The Labor Department said Thursday that weekly applications dropped 12,000 to a seasonally adjusted 350,000 in the week ended Dec. 22. The four-week average, a less volatile measure, fell to a nearly five-year low of 356,750.
Still, the figures were affected by the Christmas holiday. A department spokesman said many state unemployment offices were closed Monday and Tuesday and unable to compile complete data. Fourteen states provided estimates and the department estimated the numbers for five additional states.
The government might estimate one or two states in a typical week, but 19 state estimates are unusually high.
Weekly applications are a proxy for layoffs. They have mostly fluctuated this year between 360,000 and 390,000. At the same time, employers have added an average of 151,000 jobs a month in the first 11 months of 2012. That's just enough to slowly reduce the unemployment rate.
The recent decline in unemployment benefit applications suggests companies are not yet slashing jobs because of concerns over the "fiscal cliff." That's the name for sharp tax increases and spending cuts that are scheduled to take effect next week unless the Obama administration and Congress can reach a deal before then.
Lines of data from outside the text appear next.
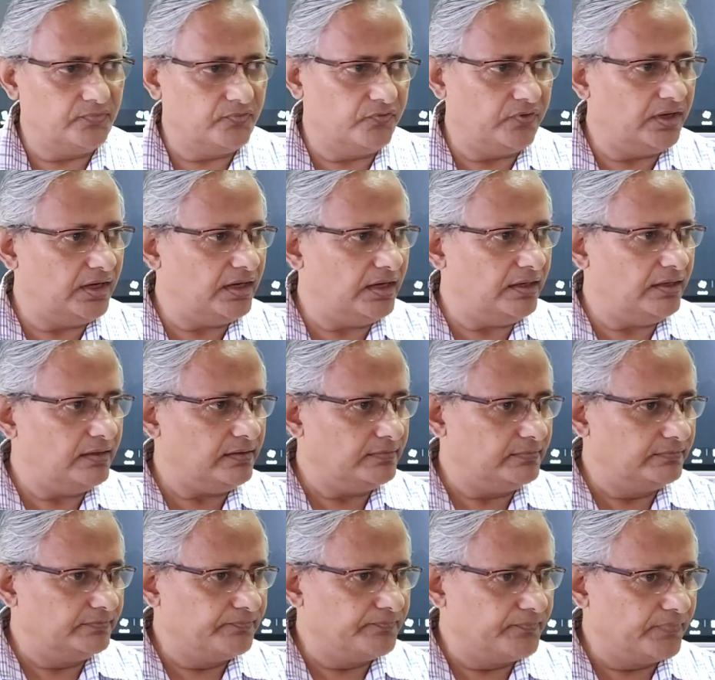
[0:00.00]
Very clear,
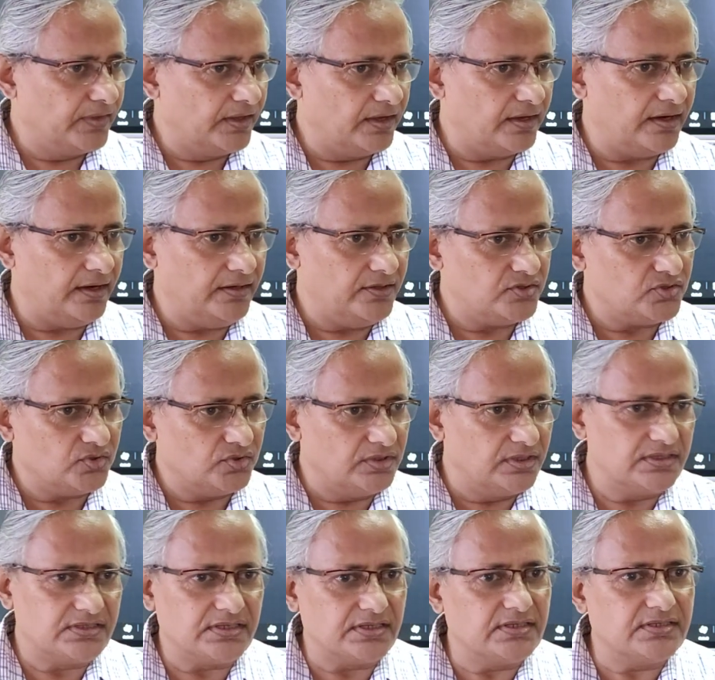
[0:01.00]
right? So
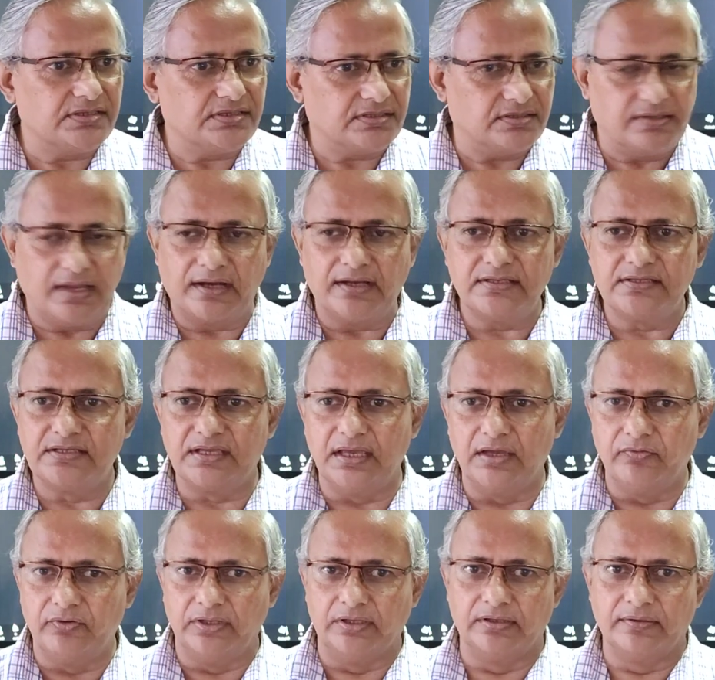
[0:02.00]
that is
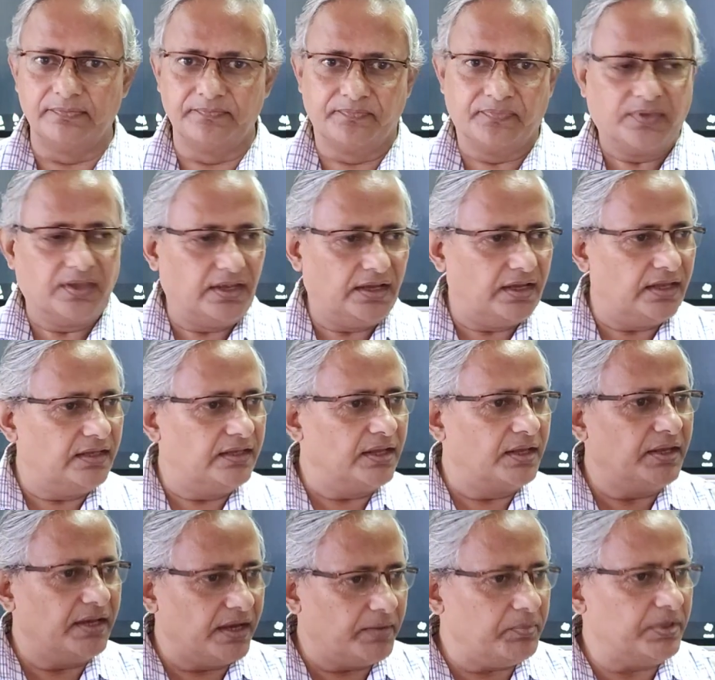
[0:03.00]
given in the
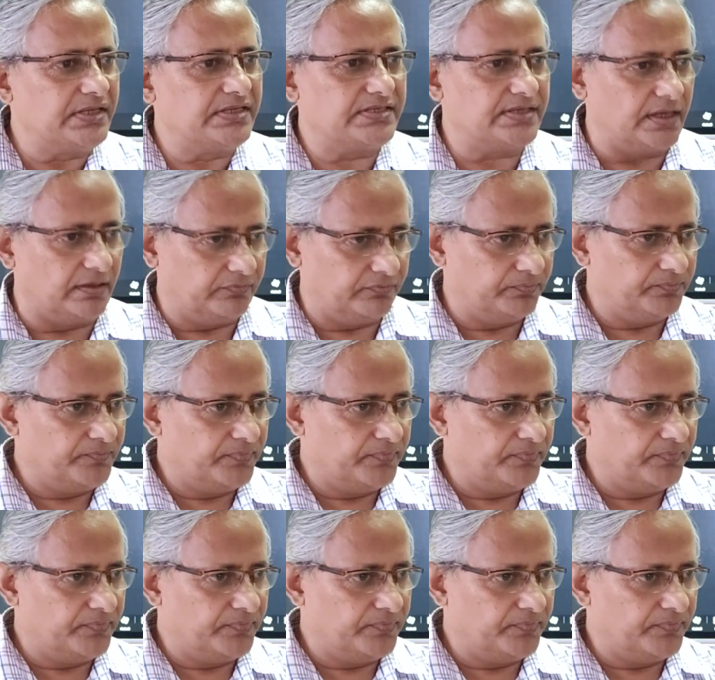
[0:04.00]
name itself.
Still, unemployment remains high and companies are reluctant to ramp up hiring. The unemployment rate fell to 7.7 percent in November from 7.9 percent in October mostly because many of the unemployed stopped looking for jobs. The government counts people as unemployed only if they are actively searching for work.
Negotiations between President Barack Obama and House Republican leaders on a package to avoid the fiscal cliff stalemated last week. Obama and congressional lawmakers return to Washington Thursday with just days to go before the deadline.
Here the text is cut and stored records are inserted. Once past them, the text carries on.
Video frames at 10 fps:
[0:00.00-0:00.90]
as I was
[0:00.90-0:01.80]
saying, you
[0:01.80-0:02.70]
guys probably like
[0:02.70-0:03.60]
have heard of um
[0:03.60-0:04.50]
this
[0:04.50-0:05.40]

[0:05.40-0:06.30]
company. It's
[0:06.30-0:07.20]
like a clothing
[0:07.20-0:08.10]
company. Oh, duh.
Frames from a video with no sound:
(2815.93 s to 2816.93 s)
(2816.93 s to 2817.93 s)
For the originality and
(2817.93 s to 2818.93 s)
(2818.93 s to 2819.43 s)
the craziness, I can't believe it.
There are signs the economy is improving. The once-battered housing market is recovering, which should lead to more construction jobs in the coming months. Companies ordered more long-lasting manufactured goods in November, a sign they are investing more in equipment and software. And Americans spent more in November. Consumer spending drives nearly 70 percent of economic growth.
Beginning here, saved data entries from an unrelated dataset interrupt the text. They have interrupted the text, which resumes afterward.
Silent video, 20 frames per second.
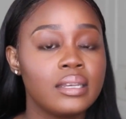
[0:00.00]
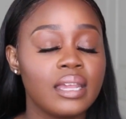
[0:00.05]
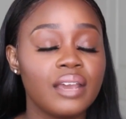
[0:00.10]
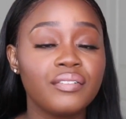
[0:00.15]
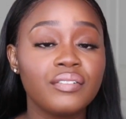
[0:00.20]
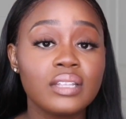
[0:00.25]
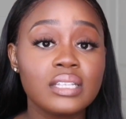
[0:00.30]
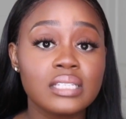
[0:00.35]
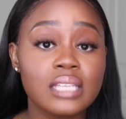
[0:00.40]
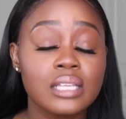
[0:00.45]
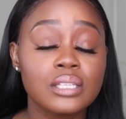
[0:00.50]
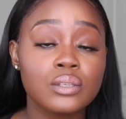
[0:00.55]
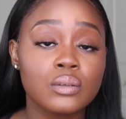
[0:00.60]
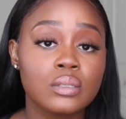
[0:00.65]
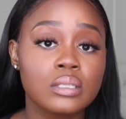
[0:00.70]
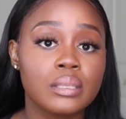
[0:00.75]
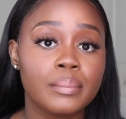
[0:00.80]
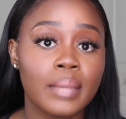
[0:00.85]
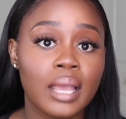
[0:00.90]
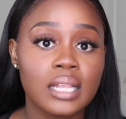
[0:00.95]
definitely stay
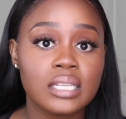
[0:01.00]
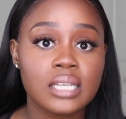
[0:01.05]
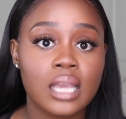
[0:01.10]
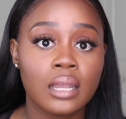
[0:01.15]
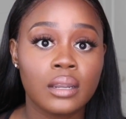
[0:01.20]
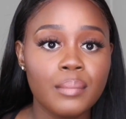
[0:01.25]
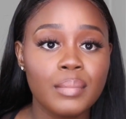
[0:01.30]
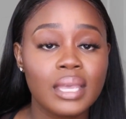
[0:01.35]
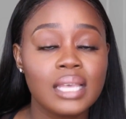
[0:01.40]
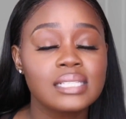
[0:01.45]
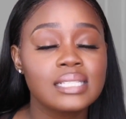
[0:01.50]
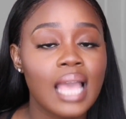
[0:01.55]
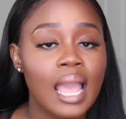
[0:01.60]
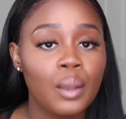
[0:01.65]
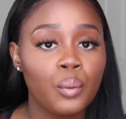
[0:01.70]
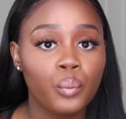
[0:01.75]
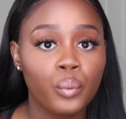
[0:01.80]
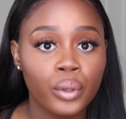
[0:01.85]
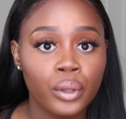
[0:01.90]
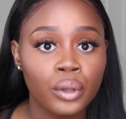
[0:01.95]
tuned to my channel because
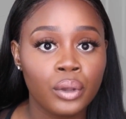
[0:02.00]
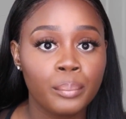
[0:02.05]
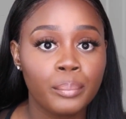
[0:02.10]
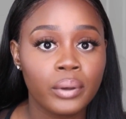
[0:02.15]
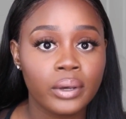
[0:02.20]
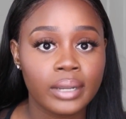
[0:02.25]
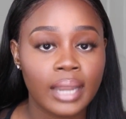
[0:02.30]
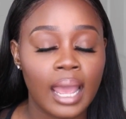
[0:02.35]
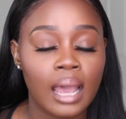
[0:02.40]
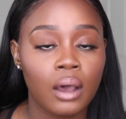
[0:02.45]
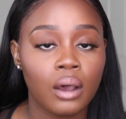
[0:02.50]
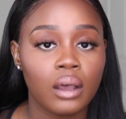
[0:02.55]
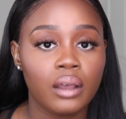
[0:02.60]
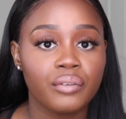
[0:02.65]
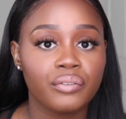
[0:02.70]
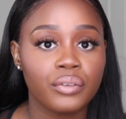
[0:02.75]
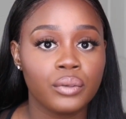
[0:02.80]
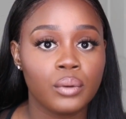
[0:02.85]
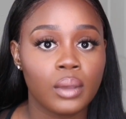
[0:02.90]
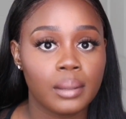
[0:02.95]
I will put out
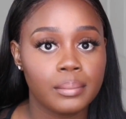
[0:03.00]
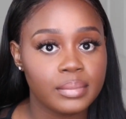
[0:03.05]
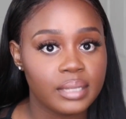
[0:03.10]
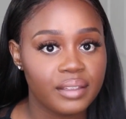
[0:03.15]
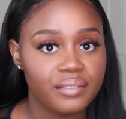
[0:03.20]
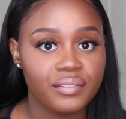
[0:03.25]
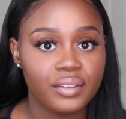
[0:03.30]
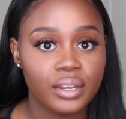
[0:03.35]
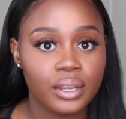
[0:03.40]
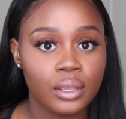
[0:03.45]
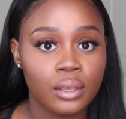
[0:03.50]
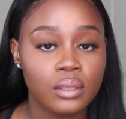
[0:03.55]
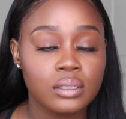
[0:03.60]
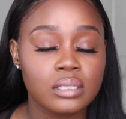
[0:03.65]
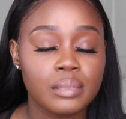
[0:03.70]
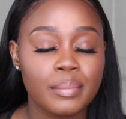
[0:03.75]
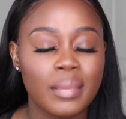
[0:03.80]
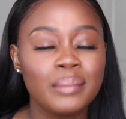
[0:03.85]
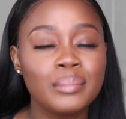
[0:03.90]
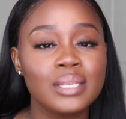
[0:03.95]
a few update
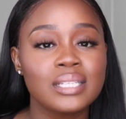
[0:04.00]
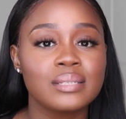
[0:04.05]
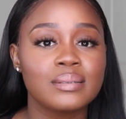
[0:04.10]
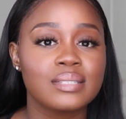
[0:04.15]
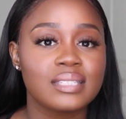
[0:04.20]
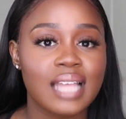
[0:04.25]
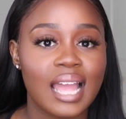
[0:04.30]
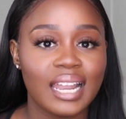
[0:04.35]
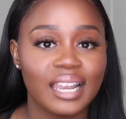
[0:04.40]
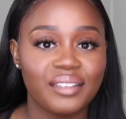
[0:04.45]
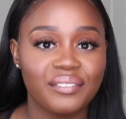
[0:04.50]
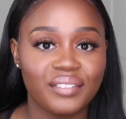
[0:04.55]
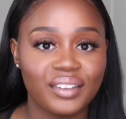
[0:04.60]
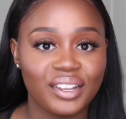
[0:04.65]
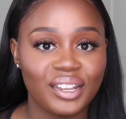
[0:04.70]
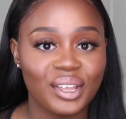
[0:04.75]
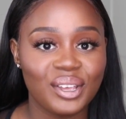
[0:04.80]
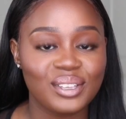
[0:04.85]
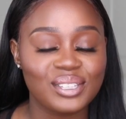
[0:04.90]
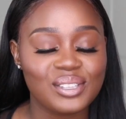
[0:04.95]
videos and maybe some styling
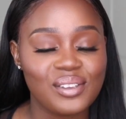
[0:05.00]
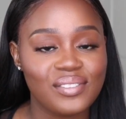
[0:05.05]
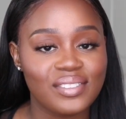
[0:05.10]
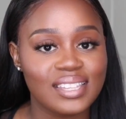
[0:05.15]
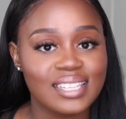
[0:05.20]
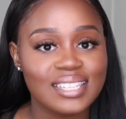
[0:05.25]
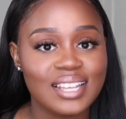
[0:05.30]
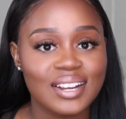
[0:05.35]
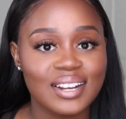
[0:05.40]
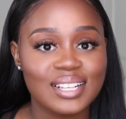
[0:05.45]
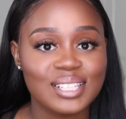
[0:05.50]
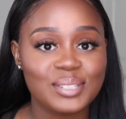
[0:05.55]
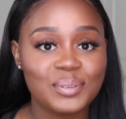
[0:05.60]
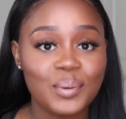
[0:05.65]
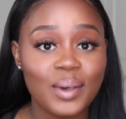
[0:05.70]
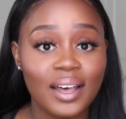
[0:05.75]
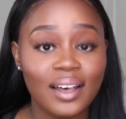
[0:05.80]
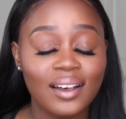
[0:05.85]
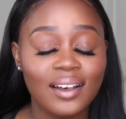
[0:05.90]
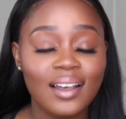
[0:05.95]
videos on this hair as
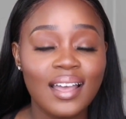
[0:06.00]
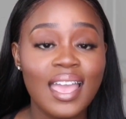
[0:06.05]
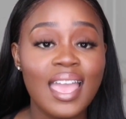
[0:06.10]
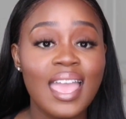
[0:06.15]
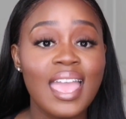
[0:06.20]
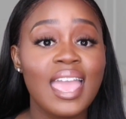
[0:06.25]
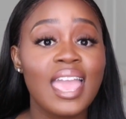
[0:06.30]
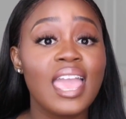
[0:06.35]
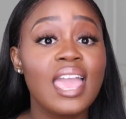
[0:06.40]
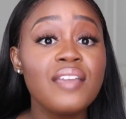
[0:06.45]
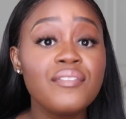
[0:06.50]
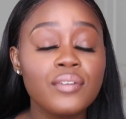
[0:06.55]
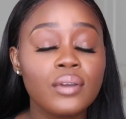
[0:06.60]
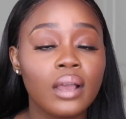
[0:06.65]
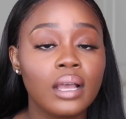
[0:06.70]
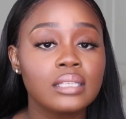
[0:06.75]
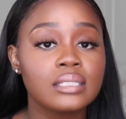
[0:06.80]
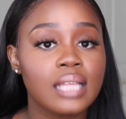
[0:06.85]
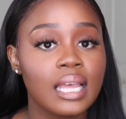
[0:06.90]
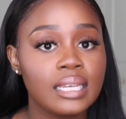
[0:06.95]
well. If you
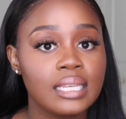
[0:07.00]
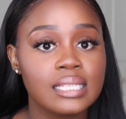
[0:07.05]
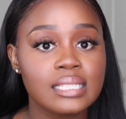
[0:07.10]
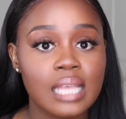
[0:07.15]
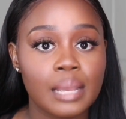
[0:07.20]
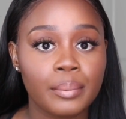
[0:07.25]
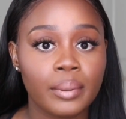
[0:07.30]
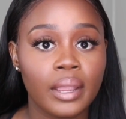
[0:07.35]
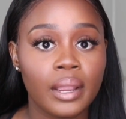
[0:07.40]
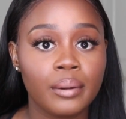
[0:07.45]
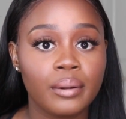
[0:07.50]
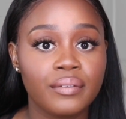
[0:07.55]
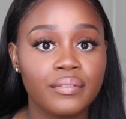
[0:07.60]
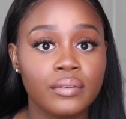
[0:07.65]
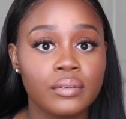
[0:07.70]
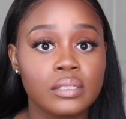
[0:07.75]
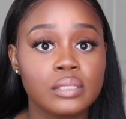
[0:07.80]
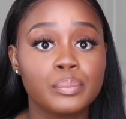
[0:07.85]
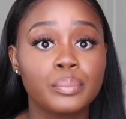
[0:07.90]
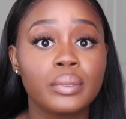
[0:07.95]
guys like these type of hair
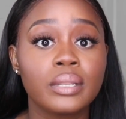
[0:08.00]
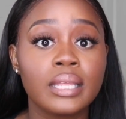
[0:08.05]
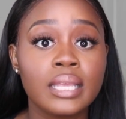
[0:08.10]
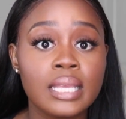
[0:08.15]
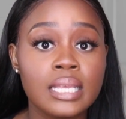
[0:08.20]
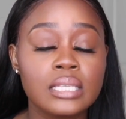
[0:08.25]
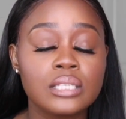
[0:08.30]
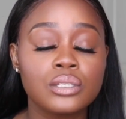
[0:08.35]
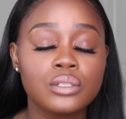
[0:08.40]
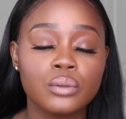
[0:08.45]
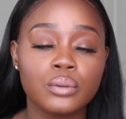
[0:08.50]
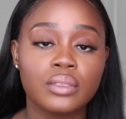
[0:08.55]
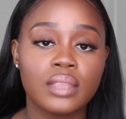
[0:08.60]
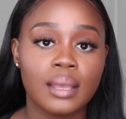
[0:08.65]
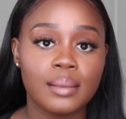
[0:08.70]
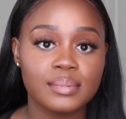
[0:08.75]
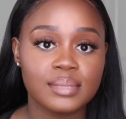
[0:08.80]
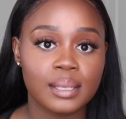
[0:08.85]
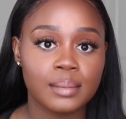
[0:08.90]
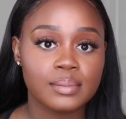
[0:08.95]
reviews, please do
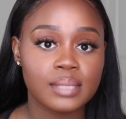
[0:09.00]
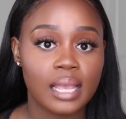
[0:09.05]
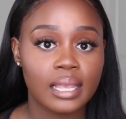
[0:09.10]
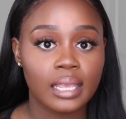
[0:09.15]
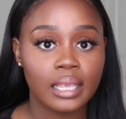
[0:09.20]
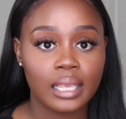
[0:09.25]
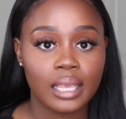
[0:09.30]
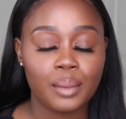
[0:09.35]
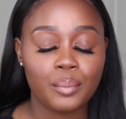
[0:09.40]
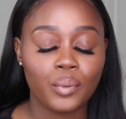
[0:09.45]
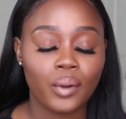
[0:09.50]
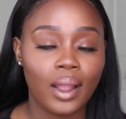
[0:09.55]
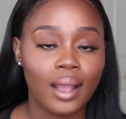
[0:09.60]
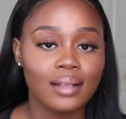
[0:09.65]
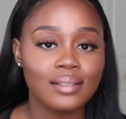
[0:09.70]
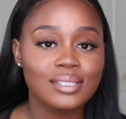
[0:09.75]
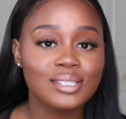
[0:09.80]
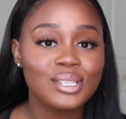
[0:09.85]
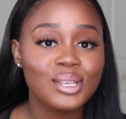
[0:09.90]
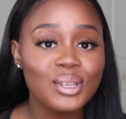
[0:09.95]
thumbs up so I can get more
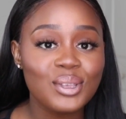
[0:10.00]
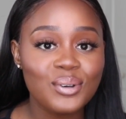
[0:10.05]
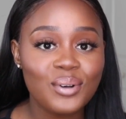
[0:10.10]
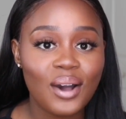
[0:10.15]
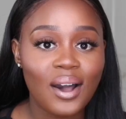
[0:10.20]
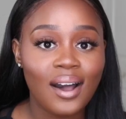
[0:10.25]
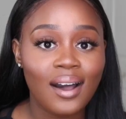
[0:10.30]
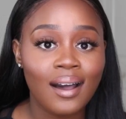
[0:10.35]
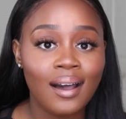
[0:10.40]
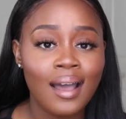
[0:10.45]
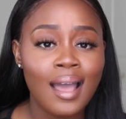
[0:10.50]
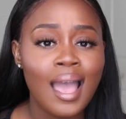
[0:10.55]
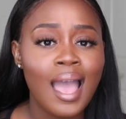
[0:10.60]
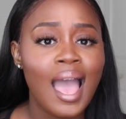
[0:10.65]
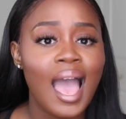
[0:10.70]
out to you all.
While a short fall over the cliff won't push the economy into recession, most economists expect some tax increases to take effect next year. That could slow growth.
Consumers are starting to worry about higher taxes. A measure of consumer confidence fell to a five-month low this month, a survey released Friday found. And reports show the holiday shopping season was the weakest since 2008, when the country was in a deep recession.